The practice’s employment of colour was nothing short of spectacular — as seen on these photos — red on the outside with cool ultramarines and terracotas, and freshness of jade and pine greens on the inside.

Bofill’s aim was to create “enclaves” that would be separated from the “chaos” of the surrounding city — turned inwards and “looking in,” into inner yards with fountains where flats are interconnected internally by a spectacular “walkways in the sky,” balconies and terraces with breathtaking vistas.

The living in such dense proximity mimicked medieval Barcelona or north African kasbahs.

“I am a person of the Mediterranean, my influences come from Italy but also Egypt and north Africa — in fact I am a nomad whose compas is nevertheless the Mediterranean — a sea of wars, tragedy, emigration and disaster,” he said once.

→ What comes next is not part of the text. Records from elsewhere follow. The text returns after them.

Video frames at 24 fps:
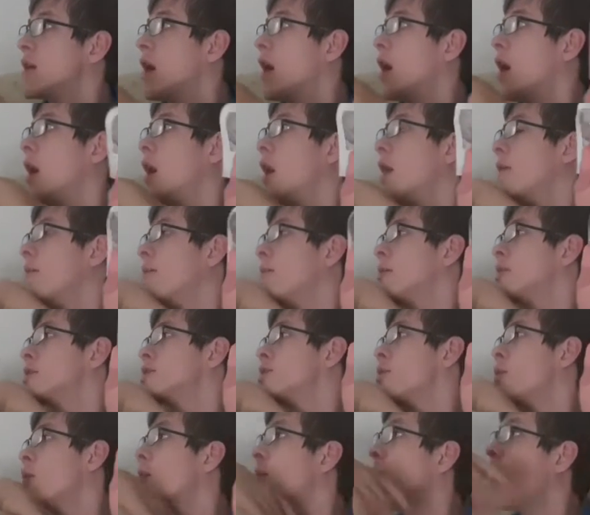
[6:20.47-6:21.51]

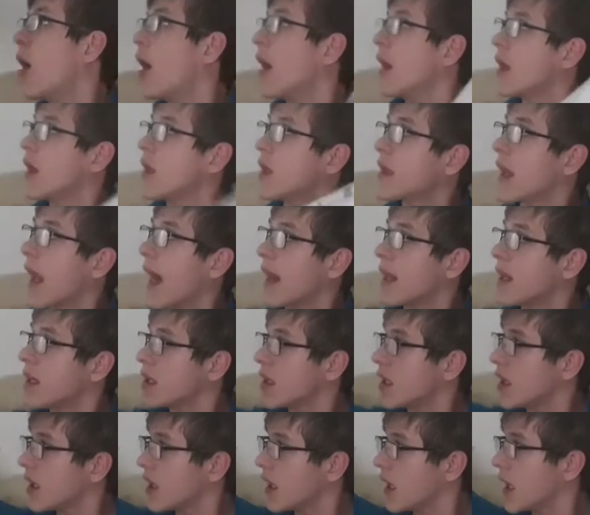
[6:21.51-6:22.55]
So on my
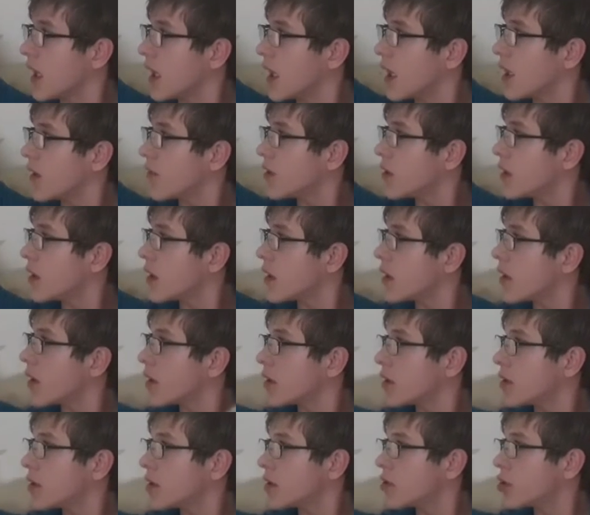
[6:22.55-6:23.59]
calendar here,
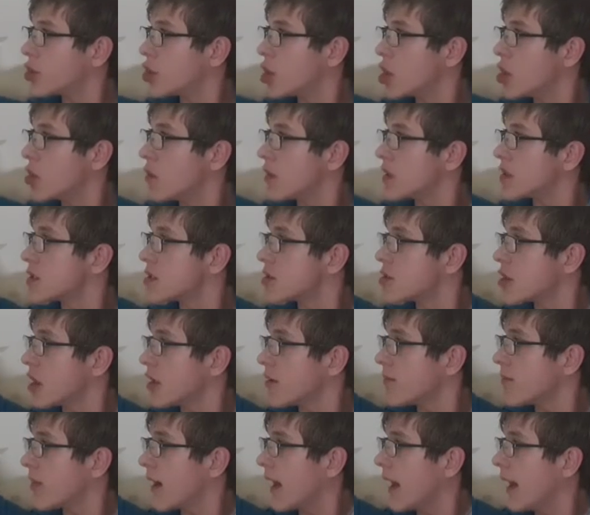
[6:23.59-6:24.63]
June is the
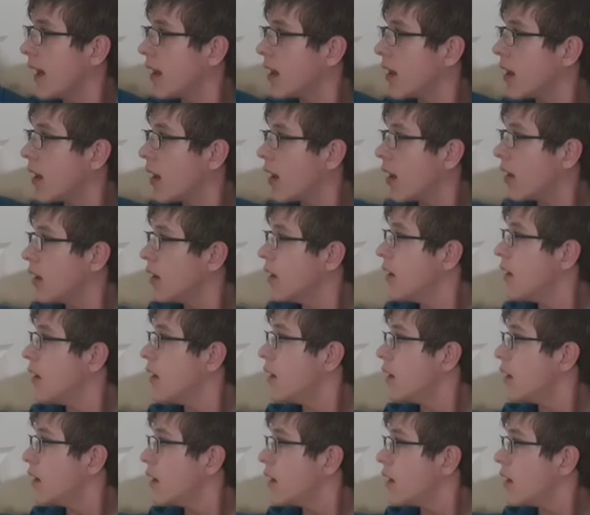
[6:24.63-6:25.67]
giant panda.
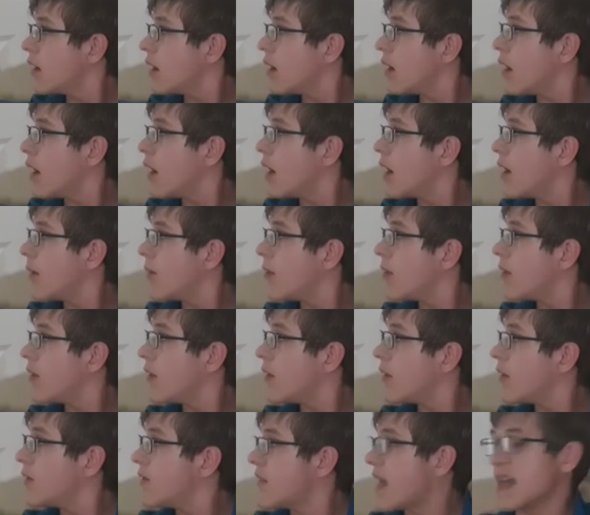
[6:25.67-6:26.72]

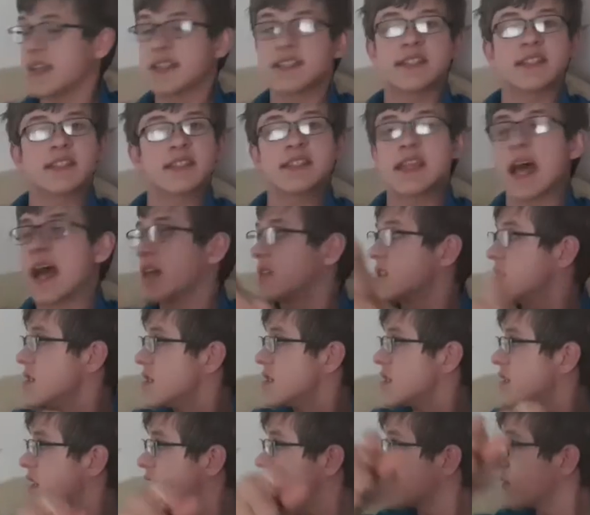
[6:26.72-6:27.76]
Their
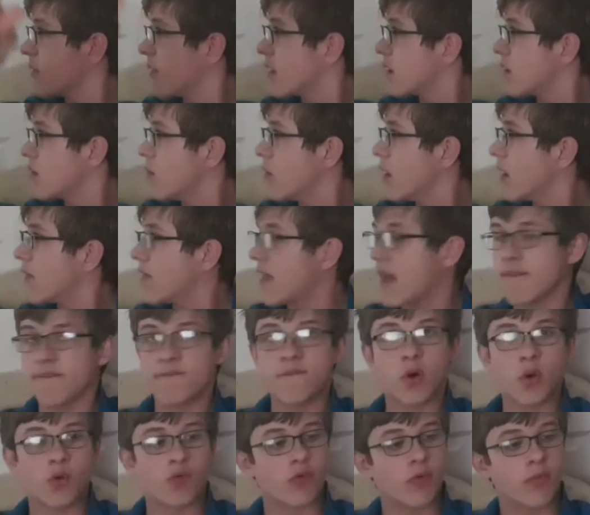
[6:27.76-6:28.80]
status, that's what they call it, they're
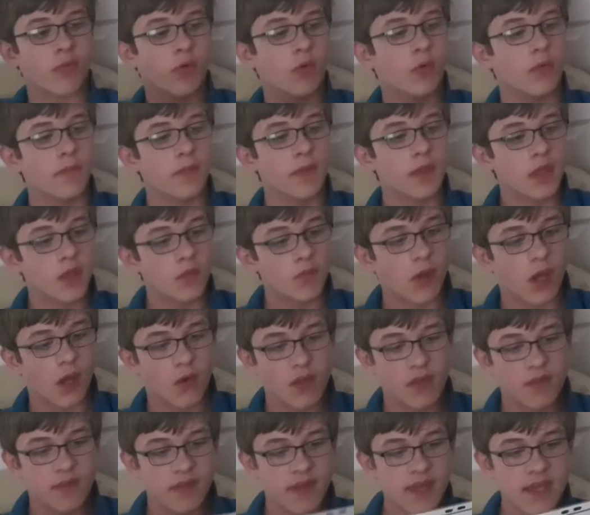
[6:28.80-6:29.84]
vulnerable.
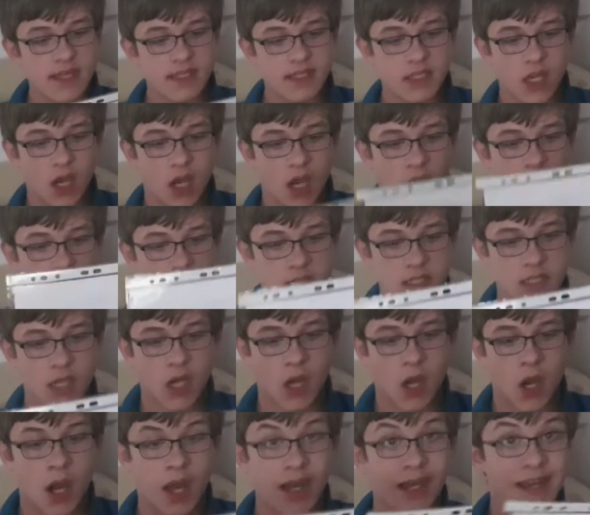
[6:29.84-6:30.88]
Well, these guys
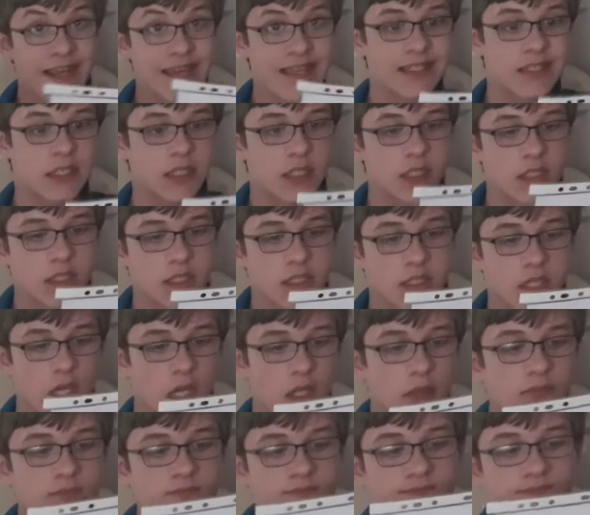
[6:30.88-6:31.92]
are at least
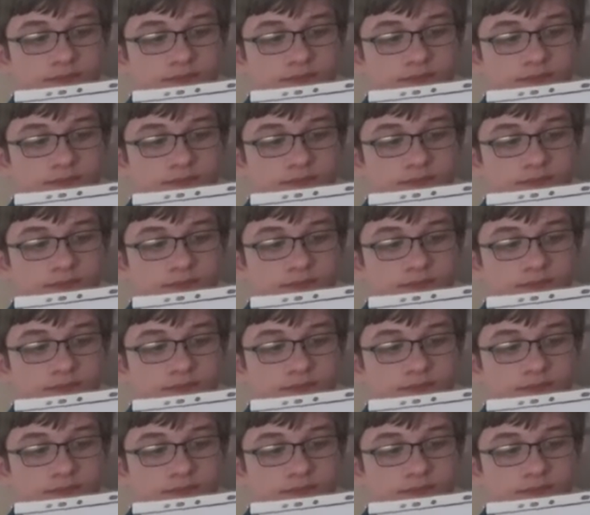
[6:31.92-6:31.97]
concern.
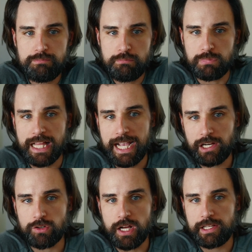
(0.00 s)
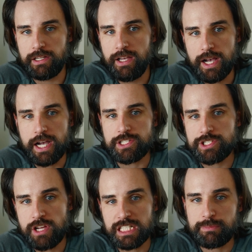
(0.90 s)
BlackRock uh, just
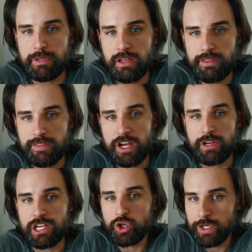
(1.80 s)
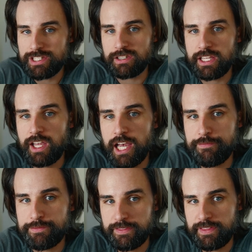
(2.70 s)
talked about they're increasingly
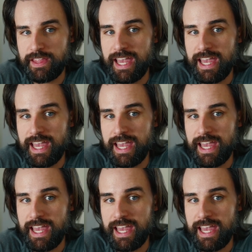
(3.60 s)
confident that the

Bofill has often been inacurately classed as postmodernist to lend credibility to the vacuous aesthetic nonsense lauded as architectural avant garde.

He had, however, a soft spot for classicism and in 1982 built Les Espaces d’Abraxas housing estate in Noisy-le-Grand in the eastern suburbs of Paris, which astonishes with its scale and intricate detail immediately becoming a “must-have” film location — the Hunger Games trilogy in particular.

In fact, if anything, Bofill with his profound social concerns — much like his contemporary Neave Brown of north London Alexandra Estate fame — the singular discipline of form, represents the swan-song of large-scale modernism, and a glorious song it is.

“Modern architecture has run out of ideas, looks the same and has no longer any personality,” he would say perceptively.

Bofill’s embracing spacial solutions are imbued with a strong and infectious sense of joie de vivre. The tenants of the legendary Walden 7 run regular tours for thousands of visitors every year. Walden has 446 flats over 16 floors, a communal roof terrace with two swimming pools and five courtyards.

The 50-flat Muralla Roja/Red Wall — in La Manzanera, Calpe, Spain — is probably the most iconic building in the Western world and its labyrinthine, Escheresque layout the most photographed.

The person might have gone but the opus and social solidarity ideas that inspired it remain for all to see.